Еще минута, еще один крутоидеологический нажим там, на совещании, и я, молодой и новенький, согласился бы сделать то же, что делали старые и опытные. Но на меня не нажали, и я счастливо избавился от фельетонного подхода к дорогой мне теме. Единственное, что все-таки навязали мне, — это ознакомиться с материалами, доложить к следующему совещанию через три месяца результаты своих исследований по следующим тезисам: а) какие социалистические элементы вовсе не показаны в наших фантастических романах; б) какие социалистические элементы показаны; с) почему, несмотря на то, что они показаны, в романах все-таки социализмом не пахнет; д) почему от ихнего социализма скучно; е) и что в основном нужно добавить к романам, чтобы время, о котором они повествуют, показалось нам более интересным.

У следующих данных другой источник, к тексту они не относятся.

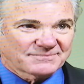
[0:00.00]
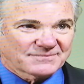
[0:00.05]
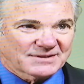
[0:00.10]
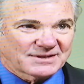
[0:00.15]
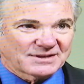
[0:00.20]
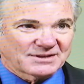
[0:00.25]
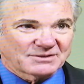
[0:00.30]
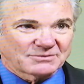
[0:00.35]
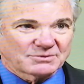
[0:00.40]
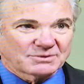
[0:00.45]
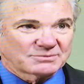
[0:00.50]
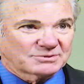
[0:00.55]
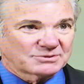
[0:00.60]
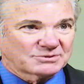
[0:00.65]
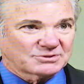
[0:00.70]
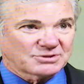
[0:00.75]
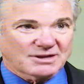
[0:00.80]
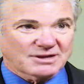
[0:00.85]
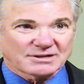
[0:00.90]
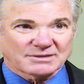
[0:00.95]
uh, we would
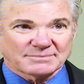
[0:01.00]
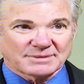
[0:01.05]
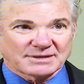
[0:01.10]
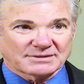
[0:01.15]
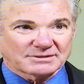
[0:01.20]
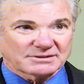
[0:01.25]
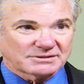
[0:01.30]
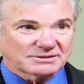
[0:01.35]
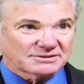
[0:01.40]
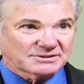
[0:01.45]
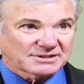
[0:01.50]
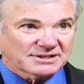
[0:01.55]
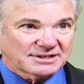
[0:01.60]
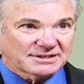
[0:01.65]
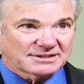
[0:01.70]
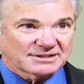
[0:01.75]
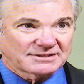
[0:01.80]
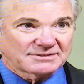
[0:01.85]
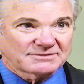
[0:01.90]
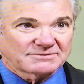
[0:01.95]
talk about clear
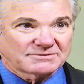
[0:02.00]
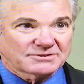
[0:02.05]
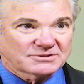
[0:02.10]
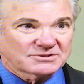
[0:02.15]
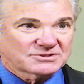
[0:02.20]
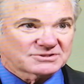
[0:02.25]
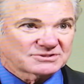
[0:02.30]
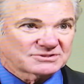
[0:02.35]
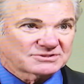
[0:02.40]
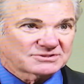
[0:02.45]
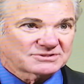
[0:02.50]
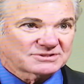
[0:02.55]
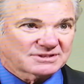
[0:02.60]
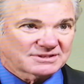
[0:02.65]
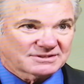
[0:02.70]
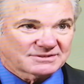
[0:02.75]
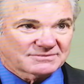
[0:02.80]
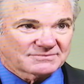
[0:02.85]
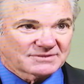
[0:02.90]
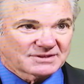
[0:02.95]
cutting versus
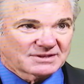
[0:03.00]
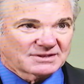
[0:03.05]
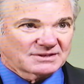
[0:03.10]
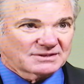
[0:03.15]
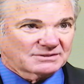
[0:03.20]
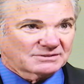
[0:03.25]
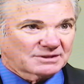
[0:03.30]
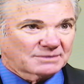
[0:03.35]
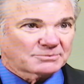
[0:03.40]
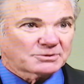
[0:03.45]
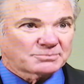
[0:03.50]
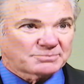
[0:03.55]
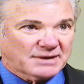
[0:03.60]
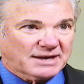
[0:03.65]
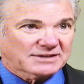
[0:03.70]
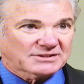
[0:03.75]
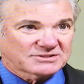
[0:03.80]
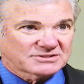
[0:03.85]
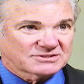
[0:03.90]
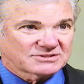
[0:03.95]
uh, lumber
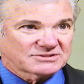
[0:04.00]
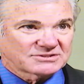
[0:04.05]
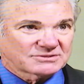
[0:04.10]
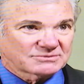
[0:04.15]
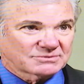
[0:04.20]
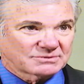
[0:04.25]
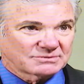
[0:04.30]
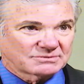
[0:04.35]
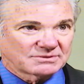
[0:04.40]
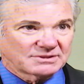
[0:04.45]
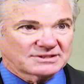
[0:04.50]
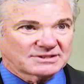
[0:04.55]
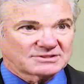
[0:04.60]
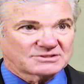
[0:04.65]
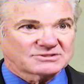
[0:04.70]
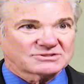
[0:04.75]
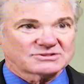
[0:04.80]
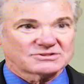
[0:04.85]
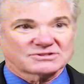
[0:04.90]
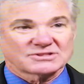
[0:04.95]
practices that would lead
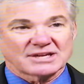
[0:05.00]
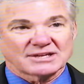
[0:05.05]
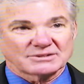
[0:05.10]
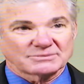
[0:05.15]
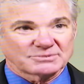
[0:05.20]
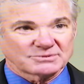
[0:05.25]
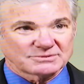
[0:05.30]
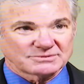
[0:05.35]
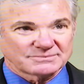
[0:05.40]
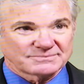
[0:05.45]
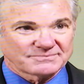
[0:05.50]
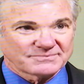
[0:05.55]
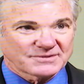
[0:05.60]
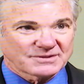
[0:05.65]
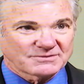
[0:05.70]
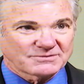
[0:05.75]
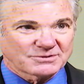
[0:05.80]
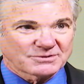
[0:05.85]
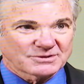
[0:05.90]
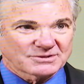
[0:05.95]
to sustainable
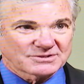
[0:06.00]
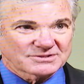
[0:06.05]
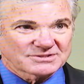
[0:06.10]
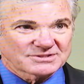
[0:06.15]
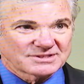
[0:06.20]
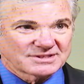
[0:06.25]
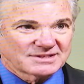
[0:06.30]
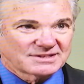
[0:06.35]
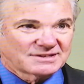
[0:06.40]
forests.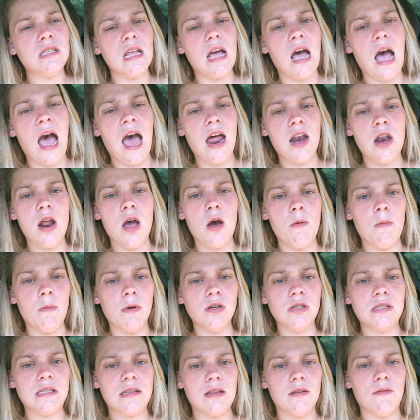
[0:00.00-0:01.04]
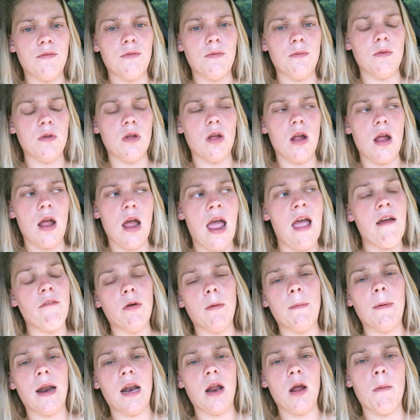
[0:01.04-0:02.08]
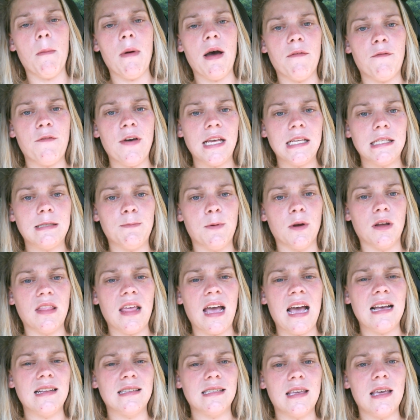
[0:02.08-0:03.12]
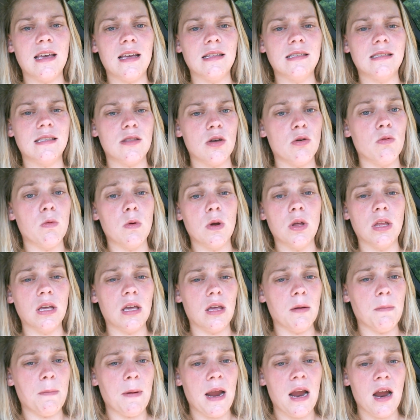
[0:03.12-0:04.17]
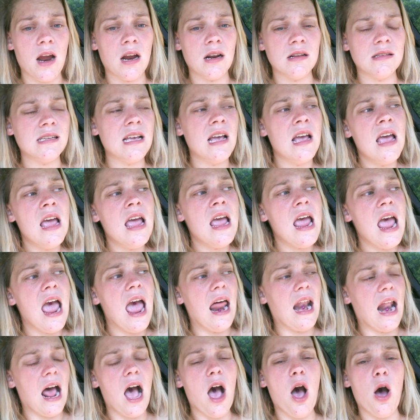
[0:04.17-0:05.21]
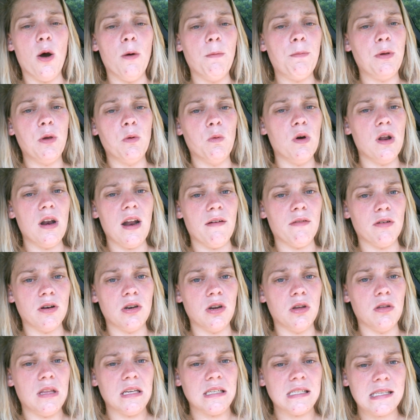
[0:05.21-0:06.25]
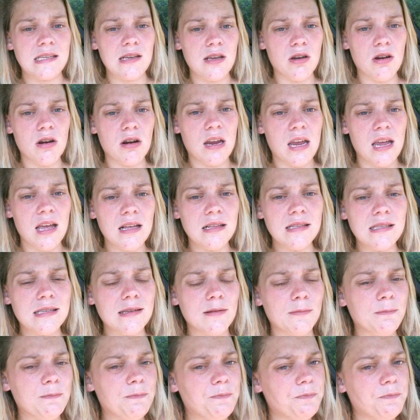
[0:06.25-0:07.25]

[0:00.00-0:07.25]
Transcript: I know most of everybody on my Facebook that has kids, they're really good parents, and I hope you wouldn't ever do this to your kids.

Экземпляр книги Дм. Урина с дарственной надписью автора Ю. Беру
Я уходил после совещания, вспоминал свою давешнюю анкету, и мне хотелось ответить на все эти вопросы старым своим впечатлением: «все от того, что ни у кого из нас нет выпуклых представлений о будущем». Но позже, когда я ознакомился с материалом и ощутил его, мне стало ясно, что дело не в этом. Об отсутствии каких представлений может быть речь, когда в каждой отрасли человеческих знаний есть свой перспективный план. Есть не только представление, есть большее — знание. В каждой науке есть твердо зафиксированный икс, раскрыть который должен завтрашний или послезавтрашний день. Ведь к этому, в значительной мере, сводится философия всякой науки.
Я позволю себе напомнить менделеевскую формулу: «Знать, чтобы предвидеть». Но ведь на этом же, наконец, зиждется созданная значительно раньше менделеевской формулы марксистская наука, наука — в отличие от подчас весьма зыбкого представления социалистов-утопистов. Я понял, как смешна была моя старая анкета, и решил оправдать ее детством. Если у кого-либо нет представления о будущем, какой-нибудь, скажем, евгеники, значит, он просто чужд этой отрасли знаний. Вот и все. Там, где отсутствует представление, там до некоторой степени присутствует невежество.
Но каково было мне, когда, прочитав после этого своего решения целый ряд фантастических романов, я убедился, что авторы писали их со знанием научных перспектив, что писатели не страдали невежеством. Я присмотрелся тогда и понял, что от ихнего социализма скучно по совершенно другим причинам. Во-первых и в основном — из-за указанной уже изношенности жанра и во-вторых — из-за того, что авторы хорошо изучают вопрос о перспективах одной какой-нибудь отрасли, а всю остальную жизнь дают, так сказать, фоном, поверхностно и туманно. Аэропланчики летают и садятся на крыши, кнопочки нажимаются, массы гудят издали, как статисты за сценой, улицы называются мудрено вроде «16-я линия имени международного энтузиазма». В центре становится какая-нибудь противослезная сыворотка, а жизнь, социалистическая жизнь, будущая жизнь остается типичным фоном. И авторов нельзя обвинять — нельзя ведь быть перспективным энциклопедистом.
Таким образом, я пришел к выводам, что мы никогда не сможем нарисовать даже частичной картины будущего, так как для того, чтобы знать фон, надо знать множество научных перспектив. Это слишком сложно, а без фона нет жизни. И сразу же после этого печального решения я стал жалеть все написанное о будущем. Ведь какой материал! Ведь всех это трогает! Ведь после нас не потоп, а социализм! Ведь это так нужно! Пусть научное предвидение спорно, спорность — лучшие художественные дрожжи.
Но вот, перебирая какие-то пыльные библиотечные богатства, я однажды наткнулся на номер Санкт-Петербургских Ведомостей за 1879 год. С любопытством я выволок пожелтевшую газету на свет и стал читать. Как большинство людей, близких к газетам, я их не читаю, а просматриваю. Но здесь я читал, читал все, начиная от заголовочного объявления о подписке и приемных часах и кончая объявлениями и типографской фирмой. Все было удивительным, необычным, характерным, все — и условия подписки, и объявления, и верстка, и заголовки, и пафос, и ехидство по какому-то заглохшему поводу. Я читал и перечитывал архивную эту газету.